Nous avons vu qu'un nombre restreint d'espèces bactériennes en est capable ; il s'agit des espèces pionnières qui ne peuvent à elles seules assurer la diversité bactérienne caractéristique de la plaque dentaire. Il est indispensable que certaines bactéries d'abord se fixent irréversiblement aux surfaces dentaires, pour ensuite permettre la fixation d'autres bactéries par adhérence interbactérienne hétérotypique.
Très peu de bactéries buccales ont cette double capacité : c'est le cas des streptocoques, en particulier de S. sanguinis, et des actinomycètes. La fixation d'abord, puis la persistance sur le site de telles bactéries sont indispensables pour qu'il y ait colonisation. La persistance implique que la bactérie doit se maintenir fixée sur le site, en résistant aux forces de détachement, et y trouver les nutriments nécessaires à sa croissance. C'est seulement quand ces conditions sont remplies que la colonisation est couronnée de succès. Il a été établi que la persistance des bactéries dépend du rapport entre leur taux de multiplication et leur taux de détachement, et que le premier stade de la colonisation dépend du nombre de bactéries transmises et acquises.
La surface des différents substrats colonisés par les bactéries buccales — PAE, cellules épithéliales, et autres bactéries — présente de nombreux types de récepteurs.
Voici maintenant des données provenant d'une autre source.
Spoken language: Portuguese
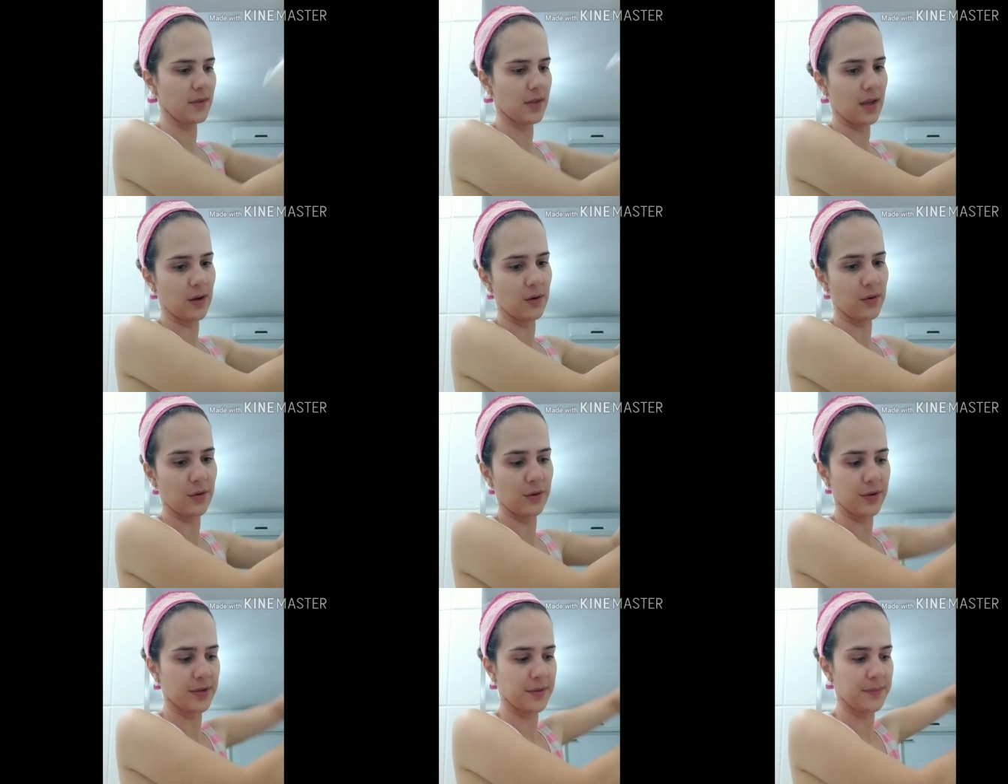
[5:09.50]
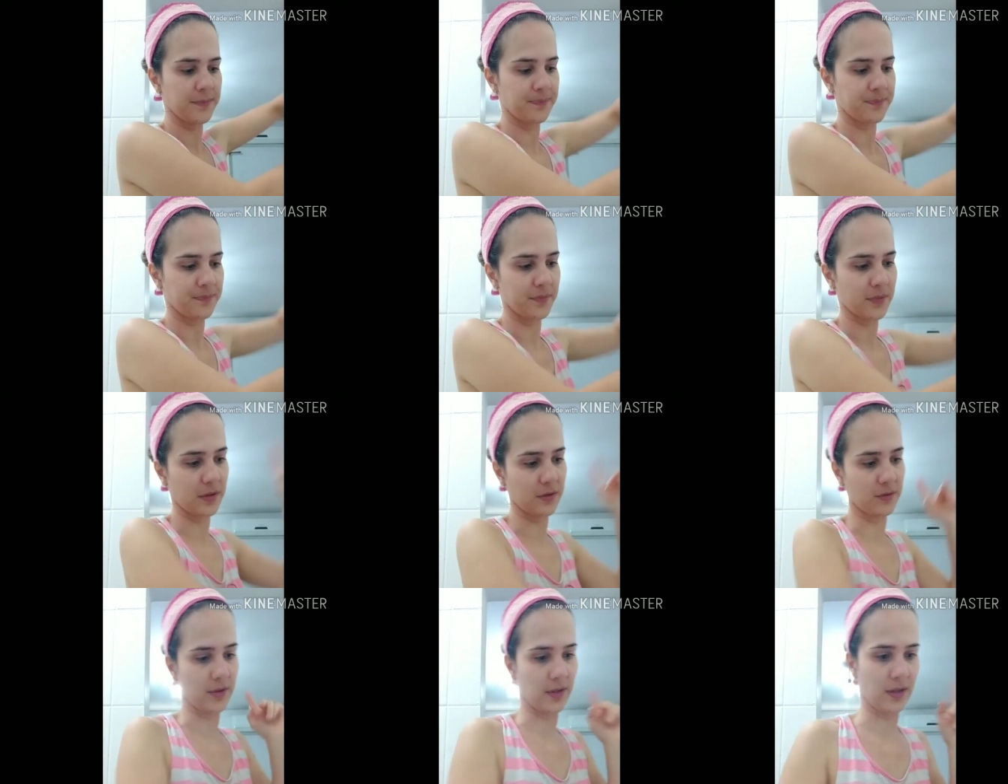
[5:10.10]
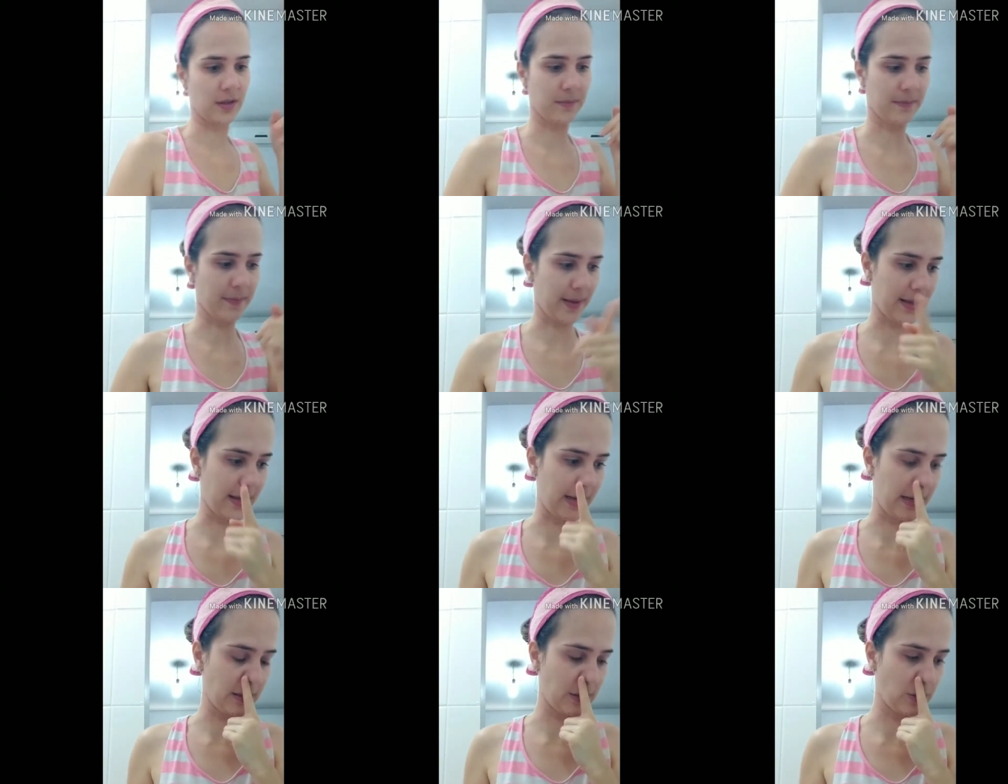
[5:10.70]
Agora eu tenho que
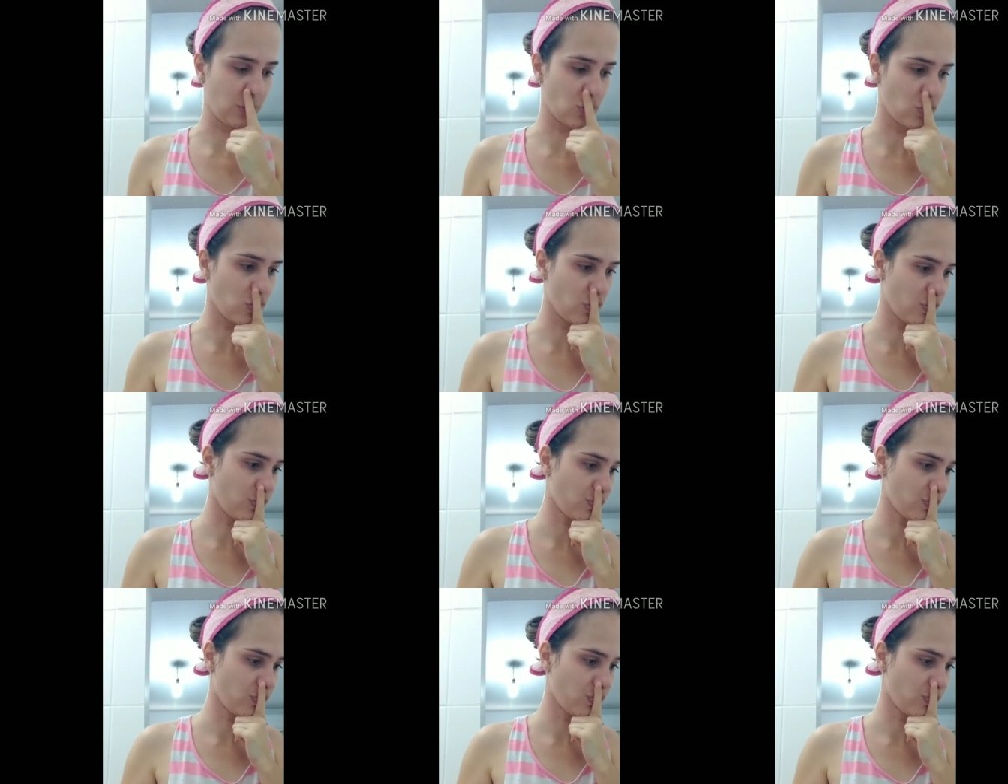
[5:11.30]
pegar ali o,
Certains de ces récepteurs sont appelés cryptitopes. Il s'agit de molécules qui ne deviennent accessibles aux ligands bactériens qu'après remaniement de l'architecture moléculaire avoisinante ou après exposition par l'action d'une enzyme.
Pour se développer, les bactéries colonisant les surfaces dentaires ont besoin de nutriments : le carbone et les sources d'énergie sont des facteurs dits "limitants" de la croissance des bactéries buccales. La compétition pour les substrats utilisables comme source de carbone et d'énergie dans la plaque dentaire détermine quelles sont les espèces capables de s'y développer. La multitude de substrats potentiels offerts par le milieu buccal pour la croissance bactérienne permet la coexistence d'espèces très diverses.
La notion de dose minimale infectieuse explique que la quantité de cellules d'une espèce bactérienne donnée qui s'attachera à la surface buccale dépend de la concentration totale de cette espèce transmise par la salive.
Trois paramètres majeurs conditionnent la colonisation et rendent ce processus hautement sélectif : adhérence, croissance et dose minimale infectieuse, dans un contexte de compétition entre bactéries.